## [Your assignment]
Transcribe every line below exactly; no image goes into the output.
(Supplied records begins)
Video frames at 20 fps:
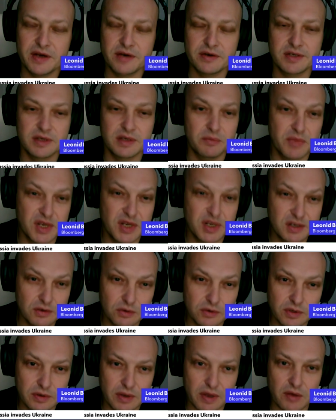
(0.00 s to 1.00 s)
there's a
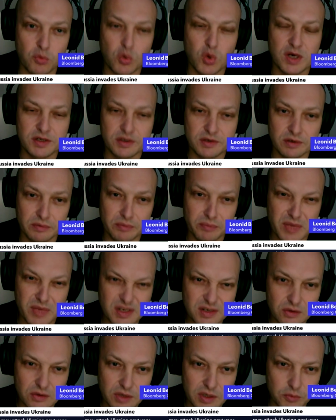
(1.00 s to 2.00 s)
Western
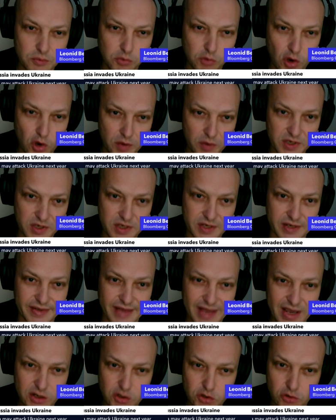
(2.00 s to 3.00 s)
missile deployment, a
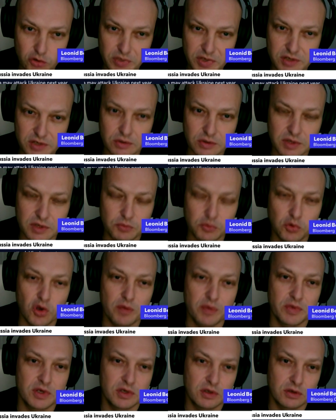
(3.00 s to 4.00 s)
NATO missile
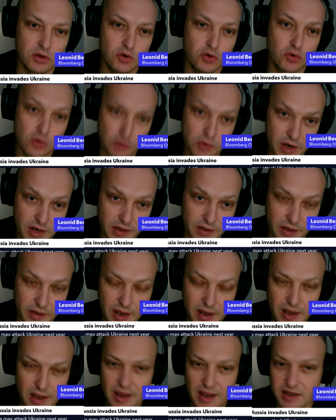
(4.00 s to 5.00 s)
deployment in Ukraine.
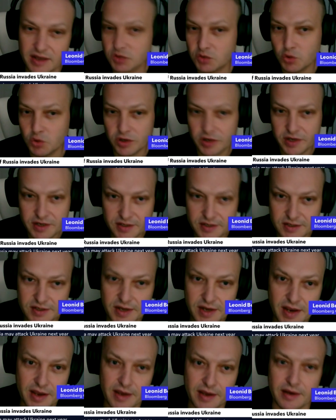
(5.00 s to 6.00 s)
That's what he's
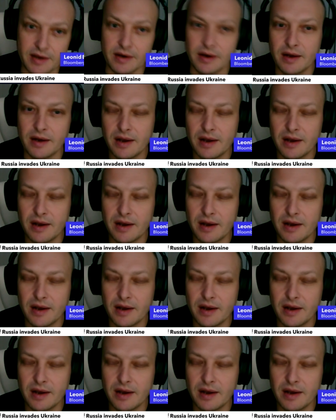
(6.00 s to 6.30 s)
saying.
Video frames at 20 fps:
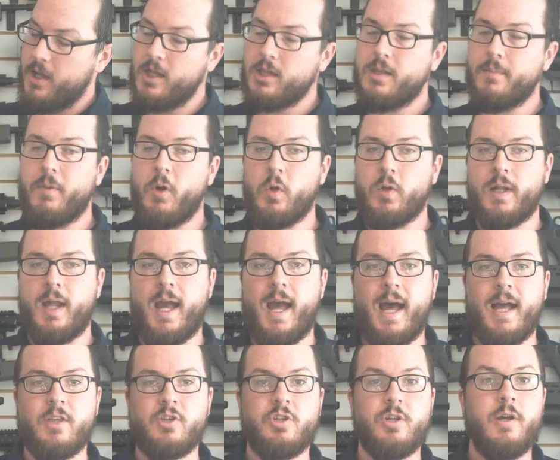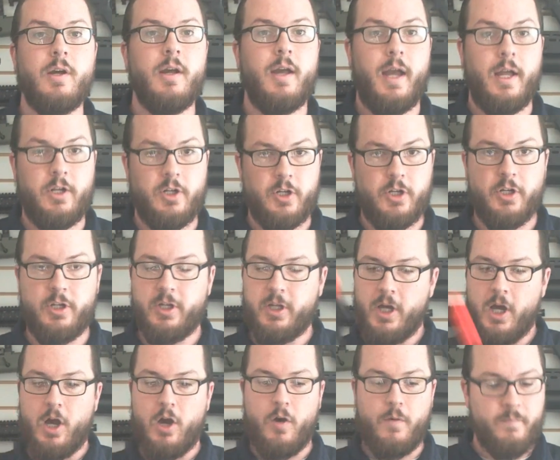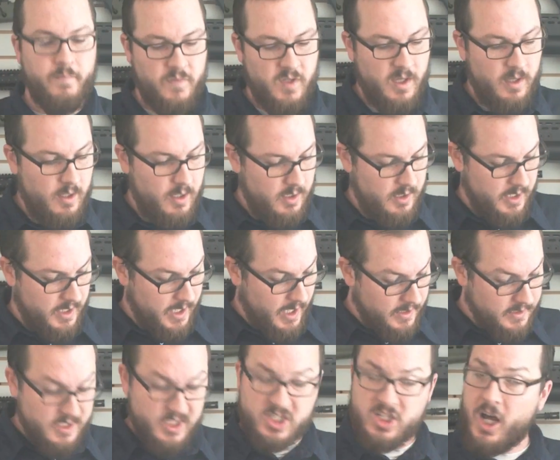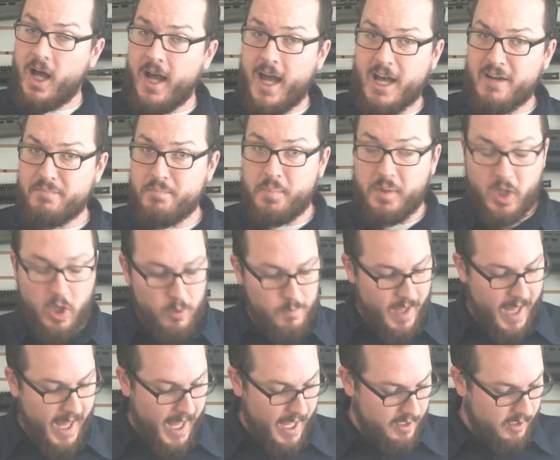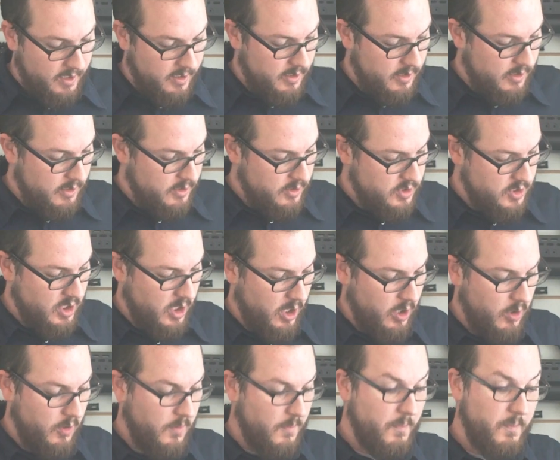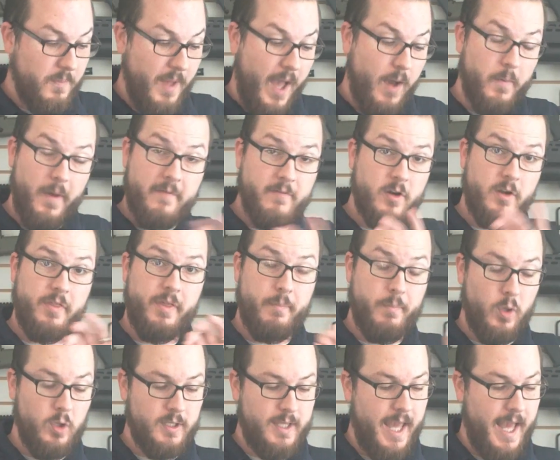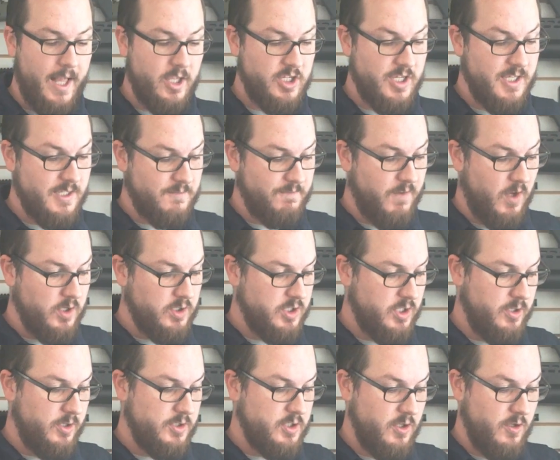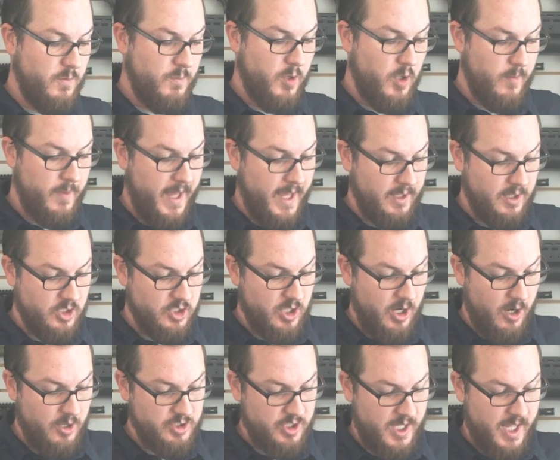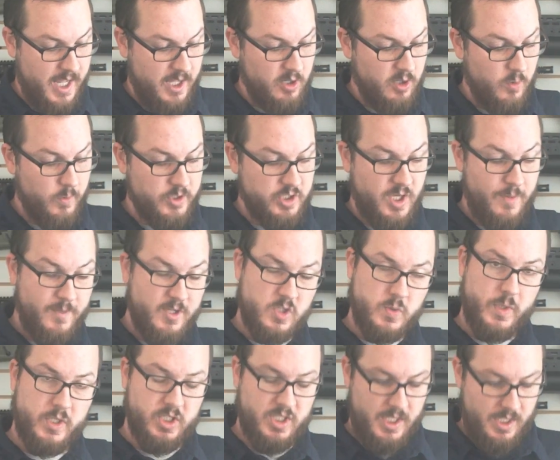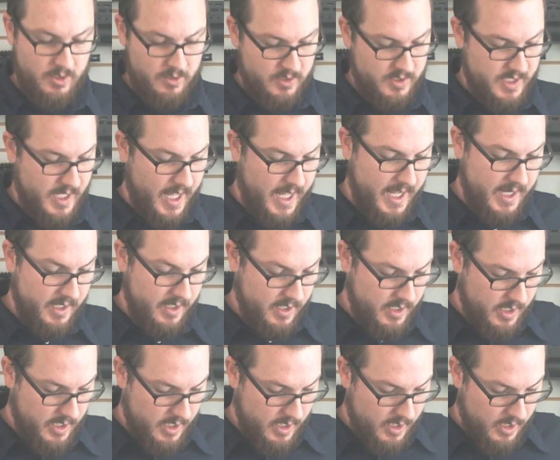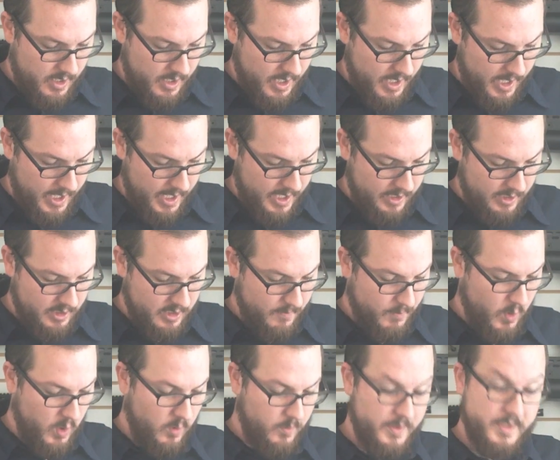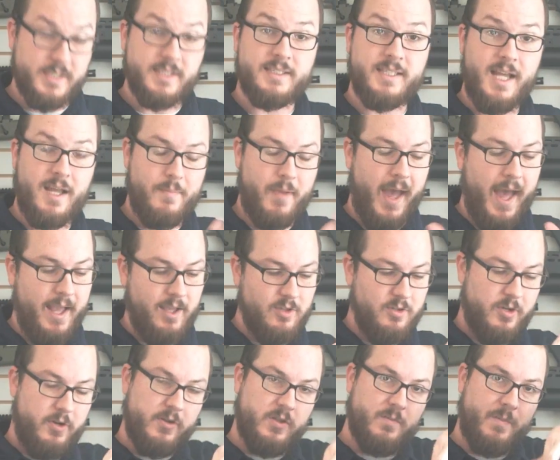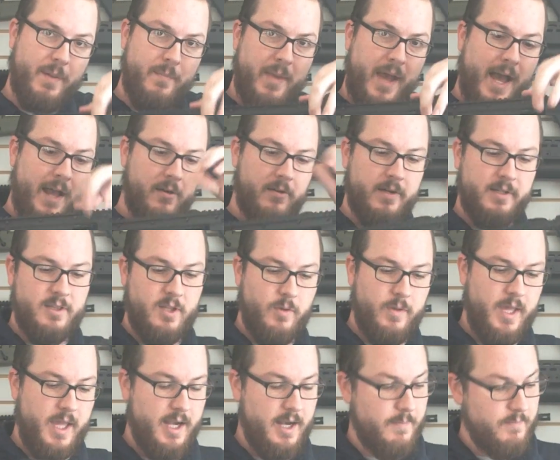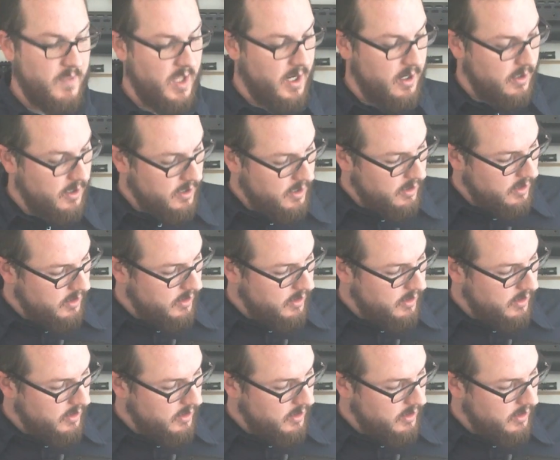hit the bolt catch, and you're good to go. The gun does not have blowback, so, however, the bolt catch is functional. So you pull back the charging handle, which can be switched to either side, and the bolt will stay back. You'll notice my battery located up there.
(Supplied records ends)
## [Worked solution]
Video frames at 20 fps:
(0.00 s to 1.00 s)
there's a
(1.00 s to 2.00 s)
Western
(2.00 s to 3.00 s)
missile deployment, a
(3.00 s to 4.00 s)
NATO missile
(4.00 s to 5.00 s)
deployment in Ukraine.
(5.00 s to 6.00 s)
That's what he's
(6.00 s to 6.30 s)
saying.
Video frames at 20 fps:
hit the bolt catch, and you're good to go. The gun does not have blowback, so, however, the bolt catch is functional. So you pull back the charging handle, which can be switched to either side, and the bolt will stay back. You'll notice my battery located up there.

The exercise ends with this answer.